Task instructions: Retype exactly what appears below from the line containing "[00:00:00.10]" down to the line containing "[00:00:01.60]", keeping both end lines. Do not include pictures.

(Dataset entries)
++++++++++++++++++++

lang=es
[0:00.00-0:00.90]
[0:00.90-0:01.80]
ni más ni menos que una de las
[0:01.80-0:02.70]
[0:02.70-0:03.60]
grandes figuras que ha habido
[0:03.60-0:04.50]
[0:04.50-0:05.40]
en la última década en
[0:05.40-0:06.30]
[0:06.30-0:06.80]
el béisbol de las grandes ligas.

++++++++++++++++++++

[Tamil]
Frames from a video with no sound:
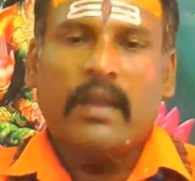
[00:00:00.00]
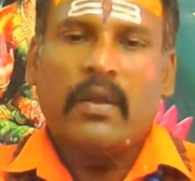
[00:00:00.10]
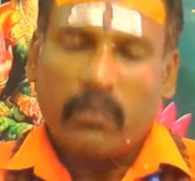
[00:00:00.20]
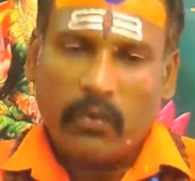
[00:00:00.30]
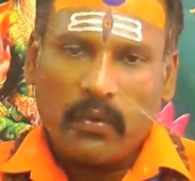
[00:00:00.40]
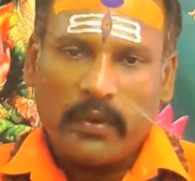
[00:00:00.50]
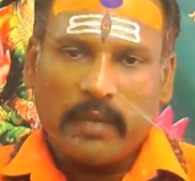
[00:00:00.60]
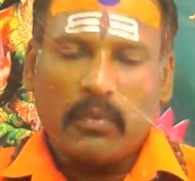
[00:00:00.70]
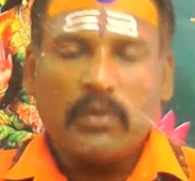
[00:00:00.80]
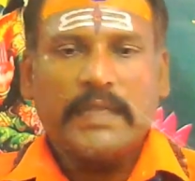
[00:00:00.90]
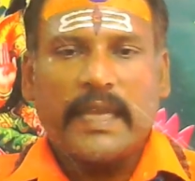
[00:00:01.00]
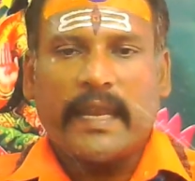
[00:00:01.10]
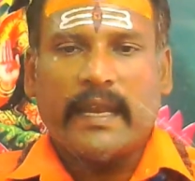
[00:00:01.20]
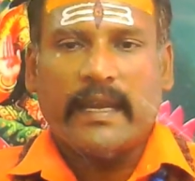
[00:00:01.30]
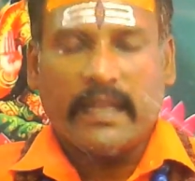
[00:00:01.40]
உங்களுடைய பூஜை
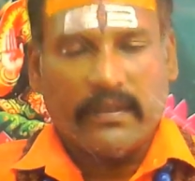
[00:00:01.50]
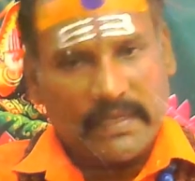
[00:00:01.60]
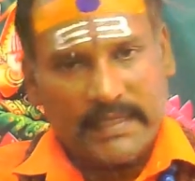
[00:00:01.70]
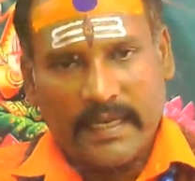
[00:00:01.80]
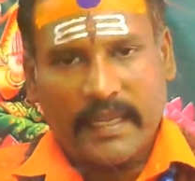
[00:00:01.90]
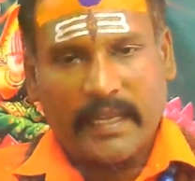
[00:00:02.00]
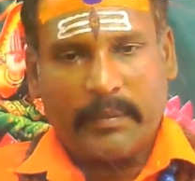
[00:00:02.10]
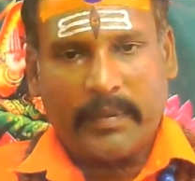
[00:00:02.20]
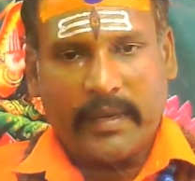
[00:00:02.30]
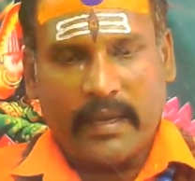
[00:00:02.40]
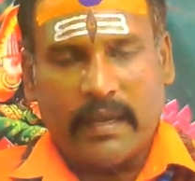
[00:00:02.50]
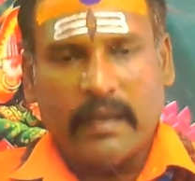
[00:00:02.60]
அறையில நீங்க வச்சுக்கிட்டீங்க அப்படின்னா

++++++++++++++++++++

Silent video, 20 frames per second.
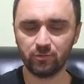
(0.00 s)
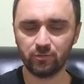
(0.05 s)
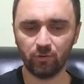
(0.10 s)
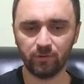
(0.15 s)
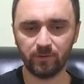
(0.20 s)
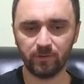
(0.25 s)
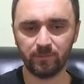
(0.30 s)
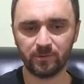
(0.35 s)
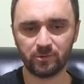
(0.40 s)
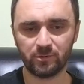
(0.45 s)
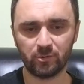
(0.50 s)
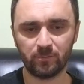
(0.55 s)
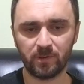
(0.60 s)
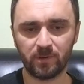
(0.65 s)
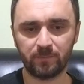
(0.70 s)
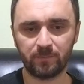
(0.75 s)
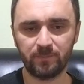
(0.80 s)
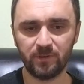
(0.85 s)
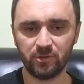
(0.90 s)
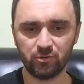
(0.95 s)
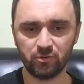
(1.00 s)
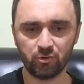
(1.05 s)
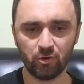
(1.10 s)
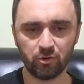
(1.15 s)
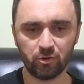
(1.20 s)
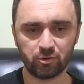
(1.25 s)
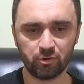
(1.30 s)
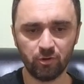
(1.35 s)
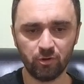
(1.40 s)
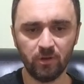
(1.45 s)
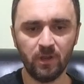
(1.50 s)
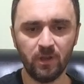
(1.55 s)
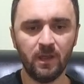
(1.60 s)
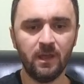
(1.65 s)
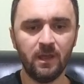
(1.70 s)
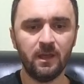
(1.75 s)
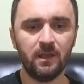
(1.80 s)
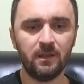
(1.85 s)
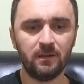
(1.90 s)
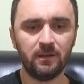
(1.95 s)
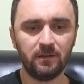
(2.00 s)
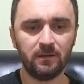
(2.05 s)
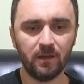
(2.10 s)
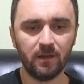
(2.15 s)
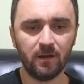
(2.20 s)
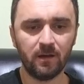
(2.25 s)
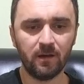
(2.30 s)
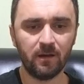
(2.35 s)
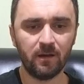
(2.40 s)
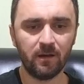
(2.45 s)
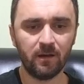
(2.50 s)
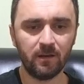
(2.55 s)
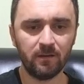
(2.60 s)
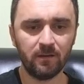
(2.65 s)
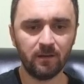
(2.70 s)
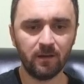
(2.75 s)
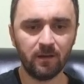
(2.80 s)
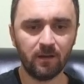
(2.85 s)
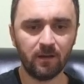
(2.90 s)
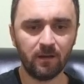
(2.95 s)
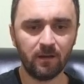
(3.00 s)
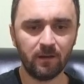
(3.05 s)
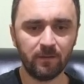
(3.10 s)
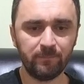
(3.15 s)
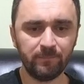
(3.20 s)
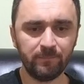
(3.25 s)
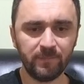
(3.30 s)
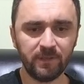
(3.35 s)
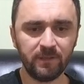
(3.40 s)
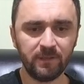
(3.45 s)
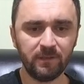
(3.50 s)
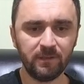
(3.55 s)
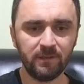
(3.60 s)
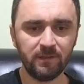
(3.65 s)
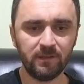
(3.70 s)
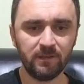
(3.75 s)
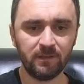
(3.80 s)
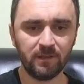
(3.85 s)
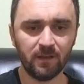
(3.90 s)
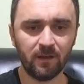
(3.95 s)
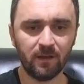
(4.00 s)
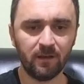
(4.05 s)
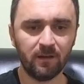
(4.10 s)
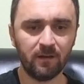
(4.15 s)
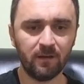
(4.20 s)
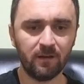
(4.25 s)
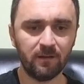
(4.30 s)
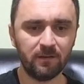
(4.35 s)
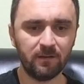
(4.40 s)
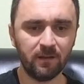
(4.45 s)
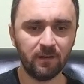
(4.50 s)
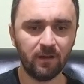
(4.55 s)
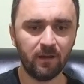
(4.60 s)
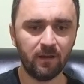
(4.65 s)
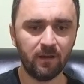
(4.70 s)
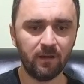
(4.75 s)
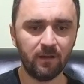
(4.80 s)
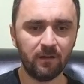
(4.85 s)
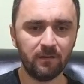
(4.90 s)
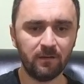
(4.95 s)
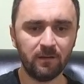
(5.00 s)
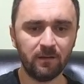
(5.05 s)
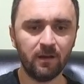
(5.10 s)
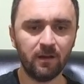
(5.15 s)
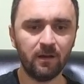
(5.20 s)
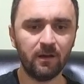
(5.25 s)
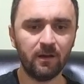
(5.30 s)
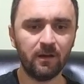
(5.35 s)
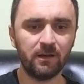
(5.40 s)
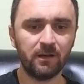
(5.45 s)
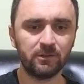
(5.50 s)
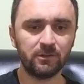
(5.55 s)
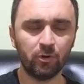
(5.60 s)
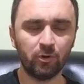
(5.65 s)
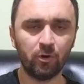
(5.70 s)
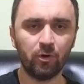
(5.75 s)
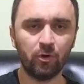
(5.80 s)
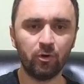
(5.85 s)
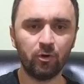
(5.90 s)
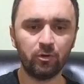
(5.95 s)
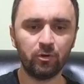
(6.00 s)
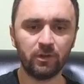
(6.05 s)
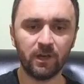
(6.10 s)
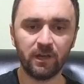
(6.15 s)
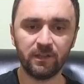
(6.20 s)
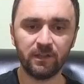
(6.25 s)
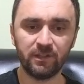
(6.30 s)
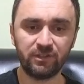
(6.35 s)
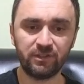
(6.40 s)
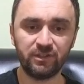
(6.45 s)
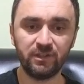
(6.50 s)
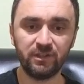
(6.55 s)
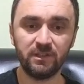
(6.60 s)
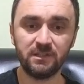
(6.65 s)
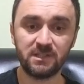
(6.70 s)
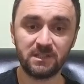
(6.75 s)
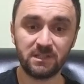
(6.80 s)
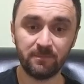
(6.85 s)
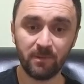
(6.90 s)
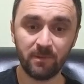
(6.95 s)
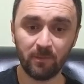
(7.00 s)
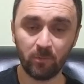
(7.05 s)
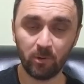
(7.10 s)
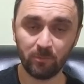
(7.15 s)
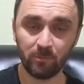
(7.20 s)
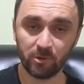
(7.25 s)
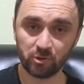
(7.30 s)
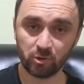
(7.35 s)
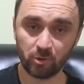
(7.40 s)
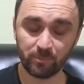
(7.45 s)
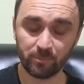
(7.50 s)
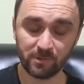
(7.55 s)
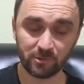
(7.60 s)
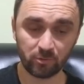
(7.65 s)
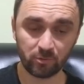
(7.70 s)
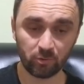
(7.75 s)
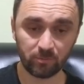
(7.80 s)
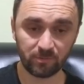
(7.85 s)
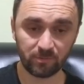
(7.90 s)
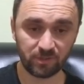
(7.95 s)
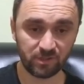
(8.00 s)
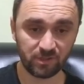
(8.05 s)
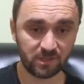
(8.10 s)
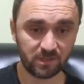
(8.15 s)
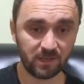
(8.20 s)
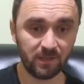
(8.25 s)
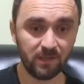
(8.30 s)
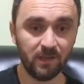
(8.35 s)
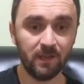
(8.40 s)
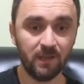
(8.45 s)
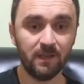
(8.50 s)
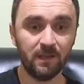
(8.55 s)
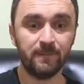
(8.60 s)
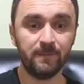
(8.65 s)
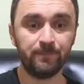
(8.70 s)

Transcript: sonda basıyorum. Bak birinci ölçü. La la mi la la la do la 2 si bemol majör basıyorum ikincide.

++++++++++++++++++++

Solution:
[00:00:00.10]
[00:00:00.20]
[00:00:00.30]
[00:00:00.40]
[00:00:00.50]
[00:00:00.60]
[00:00:00.70]
[00:00:00.80]
[00:00:00.90]
[00:00:01.00]
[00:00:01.10]
[00:00:01.20]
[00:00:01.30]
[00:00:01.40]
உங்களுடைய பூஜை
[00:00:01.50]
[00:00:01.60]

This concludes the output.